In the beginning of my 4th term at the FTTA, I was unexpectedly diagnosed with prediabetes. My first thought upon learning of this was, “I wish I have studied nutrition!” A few weeks later, I once again looked up the international programs on the website of Hebrew University. Prior to that I never found a program that interested me and hence never saw myself applying to this school. But this time, lo and behold, I found “M.Sc. in Nutritional Science for international students!” So I emailed the program coordinator and received a quick and positive response. Then things began to fall into place one after another. The Lord did take His time to let me pray and fellowship during my one-year full-time service after the training, until I saw that it IS His will for me to move to Israel. Living in Israel then became so normal to me. Instead of feeling like a martyr, I feel just like a student, a training graduate who is going back to school for her master’s degree, living in ordinary days under the divine dispensing.

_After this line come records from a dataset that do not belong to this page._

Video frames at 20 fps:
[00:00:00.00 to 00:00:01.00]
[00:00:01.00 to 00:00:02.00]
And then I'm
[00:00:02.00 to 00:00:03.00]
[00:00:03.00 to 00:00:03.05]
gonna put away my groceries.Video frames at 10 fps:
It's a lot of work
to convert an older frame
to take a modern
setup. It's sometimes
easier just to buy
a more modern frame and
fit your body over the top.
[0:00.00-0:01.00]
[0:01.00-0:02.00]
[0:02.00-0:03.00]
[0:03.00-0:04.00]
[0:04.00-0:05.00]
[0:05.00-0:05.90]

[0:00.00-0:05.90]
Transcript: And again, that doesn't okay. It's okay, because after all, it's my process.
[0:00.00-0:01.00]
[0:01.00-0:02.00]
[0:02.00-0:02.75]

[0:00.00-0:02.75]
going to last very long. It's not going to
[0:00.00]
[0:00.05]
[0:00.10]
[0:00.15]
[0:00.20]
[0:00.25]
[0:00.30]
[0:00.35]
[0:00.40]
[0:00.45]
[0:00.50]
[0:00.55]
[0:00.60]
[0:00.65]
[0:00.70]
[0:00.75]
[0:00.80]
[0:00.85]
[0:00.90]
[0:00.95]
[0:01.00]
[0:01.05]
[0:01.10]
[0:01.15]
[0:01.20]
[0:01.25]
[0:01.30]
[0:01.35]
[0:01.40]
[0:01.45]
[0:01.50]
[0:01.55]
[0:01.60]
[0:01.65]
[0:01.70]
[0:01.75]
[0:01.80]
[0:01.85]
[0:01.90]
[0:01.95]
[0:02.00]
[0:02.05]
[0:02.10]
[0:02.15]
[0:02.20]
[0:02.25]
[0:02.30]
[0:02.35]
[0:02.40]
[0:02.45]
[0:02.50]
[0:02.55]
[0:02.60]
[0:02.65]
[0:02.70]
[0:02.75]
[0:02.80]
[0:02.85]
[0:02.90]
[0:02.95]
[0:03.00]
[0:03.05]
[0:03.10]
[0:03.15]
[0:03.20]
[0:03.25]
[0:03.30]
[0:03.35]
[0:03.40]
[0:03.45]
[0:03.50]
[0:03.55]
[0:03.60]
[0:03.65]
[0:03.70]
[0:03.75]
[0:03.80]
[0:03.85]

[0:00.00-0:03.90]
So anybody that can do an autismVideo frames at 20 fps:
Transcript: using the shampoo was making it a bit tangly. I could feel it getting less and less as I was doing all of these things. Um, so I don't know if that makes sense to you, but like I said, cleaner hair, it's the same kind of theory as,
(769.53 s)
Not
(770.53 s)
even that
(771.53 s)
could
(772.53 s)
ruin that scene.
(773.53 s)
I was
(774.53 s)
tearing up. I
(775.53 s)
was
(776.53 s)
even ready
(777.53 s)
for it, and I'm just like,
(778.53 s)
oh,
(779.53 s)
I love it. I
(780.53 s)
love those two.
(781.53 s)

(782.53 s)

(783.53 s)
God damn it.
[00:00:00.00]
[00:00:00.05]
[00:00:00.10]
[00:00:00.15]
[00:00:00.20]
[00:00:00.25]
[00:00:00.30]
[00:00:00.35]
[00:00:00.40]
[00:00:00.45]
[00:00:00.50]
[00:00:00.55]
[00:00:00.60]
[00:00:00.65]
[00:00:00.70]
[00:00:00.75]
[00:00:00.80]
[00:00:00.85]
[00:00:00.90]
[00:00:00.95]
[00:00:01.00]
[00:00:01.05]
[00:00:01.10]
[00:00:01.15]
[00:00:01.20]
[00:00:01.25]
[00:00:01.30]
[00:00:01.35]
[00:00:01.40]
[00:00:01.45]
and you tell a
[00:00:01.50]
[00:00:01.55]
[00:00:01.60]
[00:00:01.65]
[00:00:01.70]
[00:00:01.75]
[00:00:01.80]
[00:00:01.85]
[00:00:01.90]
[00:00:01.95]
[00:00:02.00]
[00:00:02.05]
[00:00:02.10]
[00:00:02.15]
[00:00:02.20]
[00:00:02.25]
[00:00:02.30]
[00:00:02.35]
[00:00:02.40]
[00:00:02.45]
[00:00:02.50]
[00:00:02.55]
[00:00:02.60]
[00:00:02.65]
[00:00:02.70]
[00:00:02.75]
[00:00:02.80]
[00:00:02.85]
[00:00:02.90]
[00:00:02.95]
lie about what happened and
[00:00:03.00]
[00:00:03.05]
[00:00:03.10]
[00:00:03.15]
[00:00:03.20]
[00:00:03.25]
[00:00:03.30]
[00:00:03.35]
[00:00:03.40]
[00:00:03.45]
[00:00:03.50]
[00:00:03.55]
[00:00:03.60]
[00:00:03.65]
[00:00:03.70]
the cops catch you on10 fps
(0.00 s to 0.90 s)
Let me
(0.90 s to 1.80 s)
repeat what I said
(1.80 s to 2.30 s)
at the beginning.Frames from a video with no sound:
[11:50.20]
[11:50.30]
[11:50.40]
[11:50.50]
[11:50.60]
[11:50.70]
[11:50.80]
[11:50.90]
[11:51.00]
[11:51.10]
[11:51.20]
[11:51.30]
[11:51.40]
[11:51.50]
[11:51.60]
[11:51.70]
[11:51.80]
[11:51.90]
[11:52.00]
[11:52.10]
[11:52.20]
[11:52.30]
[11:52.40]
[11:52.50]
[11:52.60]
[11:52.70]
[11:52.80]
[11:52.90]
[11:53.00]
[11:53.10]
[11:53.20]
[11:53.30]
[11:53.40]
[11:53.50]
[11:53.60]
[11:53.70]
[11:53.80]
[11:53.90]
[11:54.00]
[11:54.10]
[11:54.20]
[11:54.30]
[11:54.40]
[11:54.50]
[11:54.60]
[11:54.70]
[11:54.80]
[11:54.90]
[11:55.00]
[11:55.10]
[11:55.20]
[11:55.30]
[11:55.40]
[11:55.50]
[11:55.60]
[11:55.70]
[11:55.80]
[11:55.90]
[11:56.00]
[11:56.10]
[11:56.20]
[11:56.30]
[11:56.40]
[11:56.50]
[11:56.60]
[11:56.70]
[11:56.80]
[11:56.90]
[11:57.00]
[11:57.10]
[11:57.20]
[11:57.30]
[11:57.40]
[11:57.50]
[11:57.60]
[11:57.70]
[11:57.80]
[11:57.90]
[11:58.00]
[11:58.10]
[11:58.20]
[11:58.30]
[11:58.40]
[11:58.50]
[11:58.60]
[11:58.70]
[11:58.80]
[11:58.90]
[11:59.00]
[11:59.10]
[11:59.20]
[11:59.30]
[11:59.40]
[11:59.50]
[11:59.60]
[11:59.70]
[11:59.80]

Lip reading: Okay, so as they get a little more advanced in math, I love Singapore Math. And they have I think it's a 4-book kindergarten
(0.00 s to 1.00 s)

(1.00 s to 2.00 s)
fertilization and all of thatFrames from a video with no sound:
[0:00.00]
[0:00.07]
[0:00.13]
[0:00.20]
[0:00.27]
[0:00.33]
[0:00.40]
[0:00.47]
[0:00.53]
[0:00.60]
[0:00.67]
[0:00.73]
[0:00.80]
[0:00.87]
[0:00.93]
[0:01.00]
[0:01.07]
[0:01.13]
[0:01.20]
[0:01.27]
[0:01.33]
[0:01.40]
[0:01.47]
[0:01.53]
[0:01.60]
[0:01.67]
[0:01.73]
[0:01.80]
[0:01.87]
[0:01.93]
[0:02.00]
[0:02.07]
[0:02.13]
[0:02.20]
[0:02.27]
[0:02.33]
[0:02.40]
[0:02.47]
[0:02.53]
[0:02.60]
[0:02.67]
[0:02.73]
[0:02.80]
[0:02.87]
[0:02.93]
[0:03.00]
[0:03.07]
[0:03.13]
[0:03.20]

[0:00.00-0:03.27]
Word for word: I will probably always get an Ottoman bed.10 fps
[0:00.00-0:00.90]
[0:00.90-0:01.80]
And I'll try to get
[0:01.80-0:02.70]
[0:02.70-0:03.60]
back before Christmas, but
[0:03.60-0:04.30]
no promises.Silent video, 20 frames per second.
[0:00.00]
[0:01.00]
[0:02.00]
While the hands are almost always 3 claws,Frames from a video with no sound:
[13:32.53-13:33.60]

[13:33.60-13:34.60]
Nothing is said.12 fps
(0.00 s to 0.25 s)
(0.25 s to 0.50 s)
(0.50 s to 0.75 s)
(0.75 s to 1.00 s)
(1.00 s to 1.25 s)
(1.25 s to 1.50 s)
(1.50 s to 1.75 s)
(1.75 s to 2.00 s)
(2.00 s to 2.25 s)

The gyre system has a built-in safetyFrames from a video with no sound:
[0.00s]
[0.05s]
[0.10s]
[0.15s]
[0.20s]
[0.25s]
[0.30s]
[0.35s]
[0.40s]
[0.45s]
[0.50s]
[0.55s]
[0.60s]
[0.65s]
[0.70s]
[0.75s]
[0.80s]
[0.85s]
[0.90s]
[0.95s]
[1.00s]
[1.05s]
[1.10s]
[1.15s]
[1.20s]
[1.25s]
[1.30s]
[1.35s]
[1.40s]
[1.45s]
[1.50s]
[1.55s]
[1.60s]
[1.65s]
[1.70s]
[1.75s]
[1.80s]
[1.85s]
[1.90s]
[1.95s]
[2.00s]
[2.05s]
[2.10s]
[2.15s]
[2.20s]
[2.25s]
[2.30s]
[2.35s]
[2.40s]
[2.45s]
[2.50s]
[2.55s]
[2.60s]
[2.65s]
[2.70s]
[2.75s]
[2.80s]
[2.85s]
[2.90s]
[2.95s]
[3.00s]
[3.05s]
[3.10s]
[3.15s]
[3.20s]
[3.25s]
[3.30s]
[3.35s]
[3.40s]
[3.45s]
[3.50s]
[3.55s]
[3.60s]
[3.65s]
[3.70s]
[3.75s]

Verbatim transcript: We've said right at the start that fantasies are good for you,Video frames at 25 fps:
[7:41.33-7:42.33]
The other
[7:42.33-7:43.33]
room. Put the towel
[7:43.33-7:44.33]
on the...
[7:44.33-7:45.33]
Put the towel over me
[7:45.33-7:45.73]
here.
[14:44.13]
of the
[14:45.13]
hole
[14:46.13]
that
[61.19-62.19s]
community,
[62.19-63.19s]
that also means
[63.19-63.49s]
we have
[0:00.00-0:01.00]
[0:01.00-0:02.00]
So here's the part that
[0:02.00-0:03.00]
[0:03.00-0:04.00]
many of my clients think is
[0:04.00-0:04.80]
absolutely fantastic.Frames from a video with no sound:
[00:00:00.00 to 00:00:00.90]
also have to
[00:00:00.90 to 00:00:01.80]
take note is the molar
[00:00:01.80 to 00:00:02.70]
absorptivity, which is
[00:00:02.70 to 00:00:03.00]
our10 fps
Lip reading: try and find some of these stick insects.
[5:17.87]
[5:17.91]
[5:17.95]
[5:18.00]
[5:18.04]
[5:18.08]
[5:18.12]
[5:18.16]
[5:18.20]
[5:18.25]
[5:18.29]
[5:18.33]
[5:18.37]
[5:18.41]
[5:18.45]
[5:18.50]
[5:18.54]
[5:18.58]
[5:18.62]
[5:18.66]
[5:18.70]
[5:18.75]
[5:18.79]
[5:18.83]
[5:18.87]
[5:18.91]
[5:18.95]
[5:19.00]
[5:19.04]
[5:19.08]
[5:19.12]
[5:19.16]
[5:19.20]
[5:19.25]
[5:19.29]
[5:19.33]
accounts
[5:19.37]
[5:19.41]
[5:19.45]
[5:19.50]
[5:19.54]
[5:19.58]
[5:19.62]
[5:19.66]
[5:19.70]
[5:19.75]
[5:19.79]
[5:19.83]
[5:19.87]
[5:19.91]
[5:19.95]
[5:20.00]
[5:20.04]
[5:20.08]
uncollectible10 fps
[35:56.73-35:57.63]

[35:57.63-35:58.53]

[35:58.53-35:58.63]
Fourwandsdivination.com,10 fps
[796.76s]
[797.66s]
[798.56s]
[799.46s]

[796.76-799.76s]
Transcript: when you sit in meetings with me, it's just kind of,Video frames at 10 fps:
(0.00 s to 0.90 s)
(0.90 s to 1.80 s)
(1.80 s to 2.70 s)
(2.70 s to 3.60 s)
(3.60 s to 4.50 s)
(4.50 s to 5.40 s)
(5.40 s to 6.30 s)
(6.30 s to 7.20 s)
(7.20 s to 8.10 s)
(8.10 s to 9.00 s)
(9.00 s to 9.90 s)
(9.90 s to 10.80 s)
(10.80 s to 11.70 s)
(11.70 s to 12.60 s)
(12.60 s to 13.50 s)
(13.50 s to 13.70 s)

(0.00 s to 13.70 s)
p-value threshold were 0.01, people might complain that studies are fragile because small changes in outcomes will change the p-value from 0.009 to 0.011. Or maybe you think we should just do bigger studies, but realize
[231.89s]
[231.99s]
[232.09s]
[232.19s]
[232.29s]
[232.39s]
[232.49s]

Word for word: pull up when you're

It has been two months since I moved to Israel. And I absolutely enjoy my life here and am so grateful for being a student at Hebrew University. Most of my classmates and dorm-mates – from Jewish to Arabic, from African to American – are very sweet and genuine; the teachers here really care about the students and do their best to make the learning experience full of fun. And spiritually it is heaven. The saints from all the different localities are so bound together that every blending time is like a family reunion. Here the Lord is gaining His testimony of the one new man, where there cannot be Arab and Jew, Chinese and American, but Christ is all and in all!
It is not just normal to live in Israel, but fun and meaningful also.